The lesson is that it's usually best to take ratios, and put all the time dependence into dimensionless numbers (for example the speed of light divided by the speed of gravity waves in a non-Lorentz invariant theory).
Furthermore I mentioned that after glancing at the equations on this blog, it looks very much like one could simply choose a more standard set of units (for example meters/second) for c, in which it's constant, and one would then obtain the usual results for matter dominated FRW cosmology.
One also has to bear in mind that there are incredibly stringent experimental bounds on the breaking of Lorentz symmetry, as Magueijo refers to at the end of the abstract you linked to. Any theory where c changes (in a meaningful way, not as the result of an odd choice of units) will break Lorentz invariance and be subject to such constraints.
Anon, a definition of the meter based upon c is putting too much faith in technology. Better to have a big stick at NIST and define the meter that way. Einstein was quite insistent on using "rods and clocks."
This cosmology does indeed produce R ~ t^{2/3}. I have already written the paper on experimental constraints, and this comsology fits the supernova data precisely.
Dear L. Riofrio,
I'm afraid the supernova data is not in fact consistent with R~t^{2/3}. Indeed it was precisely the supernova data that first showed that the universe is no longer matter dominated, and that the expansion is accelerating. If your solution is equivalent to that of matter-dominated FRW, as it looks, you will find thousands of papers explaining why that simply does not fit the data. It was just this mismatch that forced cosmologists to posit the existence of dark energy.
Nige,
there are many things in your post that are incorrect, but I don't have the time or inclination to explain why. I will just make one comment - it is certainly not the case that (Lorentz invariant) quantum field theory by itself has a minimum size or violates Lorentz invariance spontaneously, and that is not what Alverez-Gaume and V-M are saying in the quote you give. They are saying that IF Lorentz invariance is broken, for example by a time dependent source or a curved background, THEN there is no longer an invariant notion of particle or a fixed particle number, which is true (a particle is a thing defined by a representation of the Lorentz group). Many of the best constraints on the size of Lorentz violation come from that sort of effect, which we do not observe.
One other thing you might recall is that all smooth manifolds - including all the solutions to the equations of general relativity that we can control - are locally flat (and therefore locally Lorentz invariant). Since the one we live in is very big, we see physics that is almost exactly Lorentz invariant, and the more so the higher the energy or smaller the scale of the experiment.

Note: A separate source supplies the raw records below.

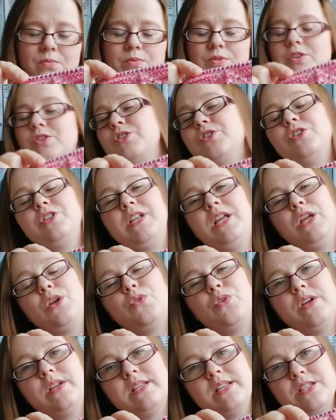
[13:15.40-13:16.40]
there's no
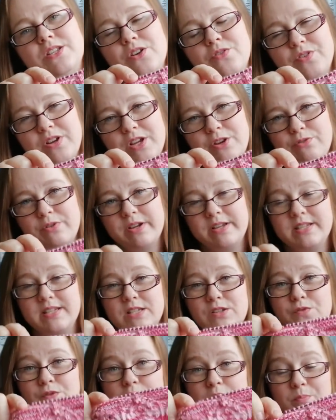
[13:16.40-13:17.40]
decreases or
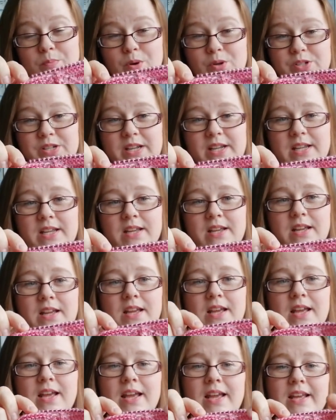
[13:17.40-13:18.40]
increases for the body.
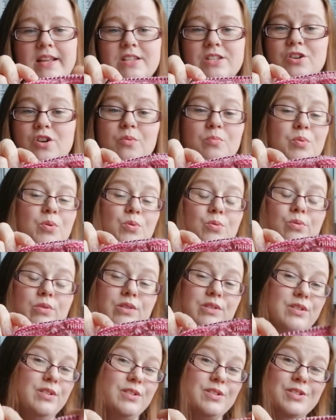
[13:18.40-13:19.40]
It's not
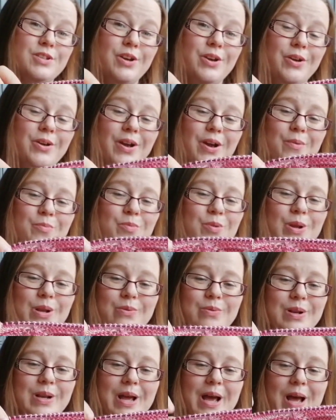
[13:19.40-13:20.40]
pooled, so I'm
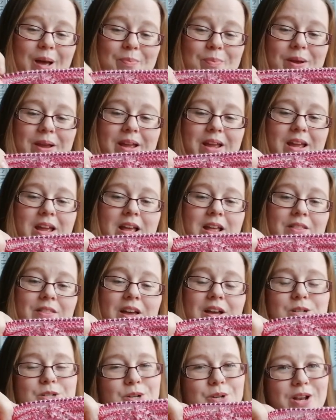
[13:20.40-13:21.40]
really, really happy
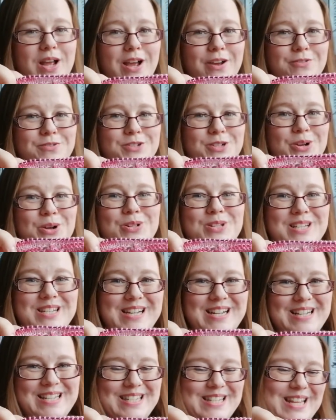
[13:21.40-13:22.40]
that I don't have to
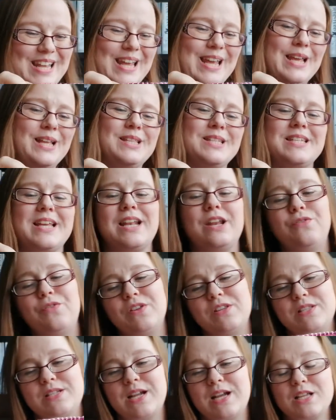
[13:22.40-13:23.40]
alternate skeins. And if
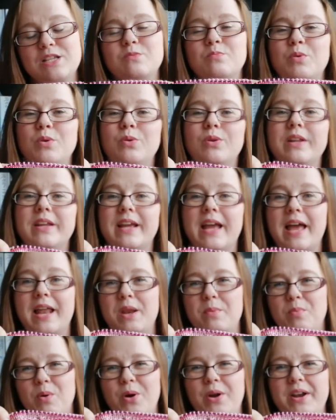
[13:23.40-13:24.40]
it starts pooling at
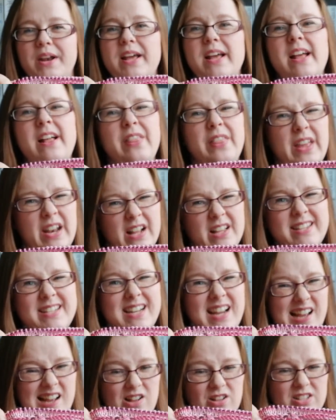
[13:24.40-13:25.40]
any point, then I'll
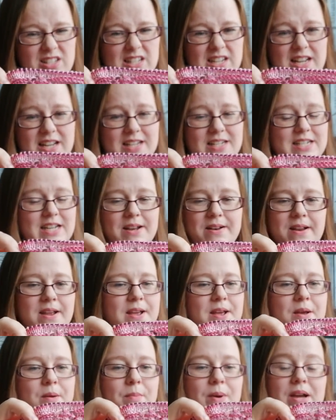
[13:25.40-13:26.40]
start alternating.
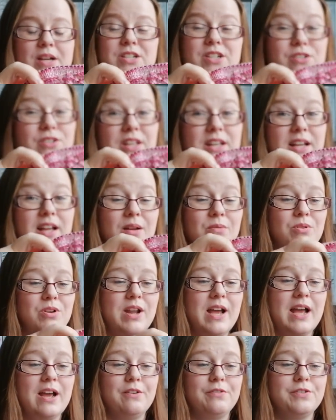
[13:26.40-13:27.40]
But I don't think I'm going
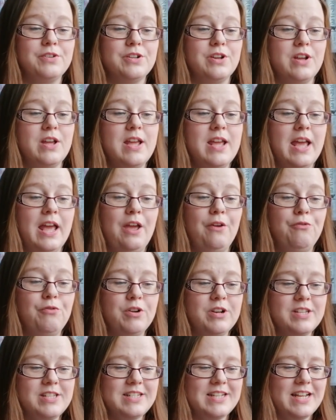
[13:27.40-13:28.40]
to have to. If
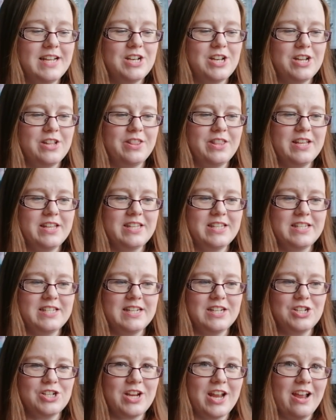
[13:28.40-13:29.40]
we'd have stayed at this
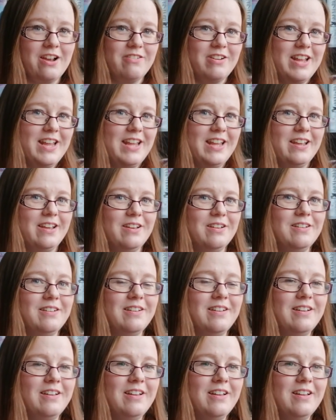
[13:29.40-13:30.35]
stitch count here,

Furthermore there are some features that all solutions to GR have in common, even on large scales where they are not at all Lorentz invariant - for example that all photons will travel on the same (null) geodesics, regardless of their frequency, which wouldn't be true in a less symmetric theory. The coinciding arrival times of photons of differing energy from extremely distant events is therefore another very strong constraint, one that almost all Lorentz violating theories will fail.

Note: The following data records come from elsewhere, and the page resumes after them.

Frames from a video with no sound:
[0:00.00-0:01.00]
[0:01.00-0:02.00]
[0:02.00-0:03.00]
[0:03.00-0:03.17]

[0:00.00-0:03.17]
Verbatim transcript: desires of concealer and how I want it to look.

This comment has been removed by the author.
"I'm afraid the supernova data is not in fact consistent with R~t^{2/3}. Indeed it was precisely the supernova data that first showed that the universe is no longer matter dominated, and that the expansion is accelerating. If your solution is equivalent to that of matter-dominated FRW, as it looks, you will find thousands of papers explaining why that simply does not fit the data. It was just this mismatch that forced cosmologists to posit the existence of dark energy." - anonymous
You may well have reason to be afraid, because you're plain wrong about dark energy! Louise's result R ~ t^{2/3} for the expanding size scale of the universe is indeed similar to what you get from the Friedmann-Robertson-Walker metric with no cosmological constant, however that works because she has varying velocity of light which affects the redshifted light distance-luminosity relationship and the data don't show that the expansion rate of the universe is slowing down because of dark energy, as a Nobel Laureate explains:
‘the flat universe is just not decelerating, it isn’t really accelerating’
- Professor Phil Anderson, http://cosmicvariance.com/2006/01/03/danger-phil-anderson/#comment-10901
Louise's main analysis has a varying light velocity which affects several relationships. For example, the travel time of the light will be affected, influencing the distance-luminosity relationship.
What prevents long-range gravitational deceleration isn't dark energy.
All the quantum field theories of fundamental forces (the standard model) are Yang-Mills, in which forces are produced by exchange radiation.
The mainstream assumes that quantum gravity will turn out similarly. Hence, they assume that gravity is due to exchange of gravitons between masses (quantum gravity charges). In the lab, you can’t move charges apart at relativistic speeds and measure the reduction in Coulomb’s law due to the redshift of exchange radiation (photons in the case of Coulomb’s law, assuming current QED is correct), but the principle is there. Redshift of gauge boson radiation weakens its energy and reduces the coupling constant for the interaction. In effect, redshift by the Hubble law means that forces drop off faster than the inverse-square law even at low energy, the additional decrease beyond the geometric divergence of field lines (or exchange radiation divergence) coming from redshift of exchange radiation, with their energy proportional to the frequency after redshift, E=hf.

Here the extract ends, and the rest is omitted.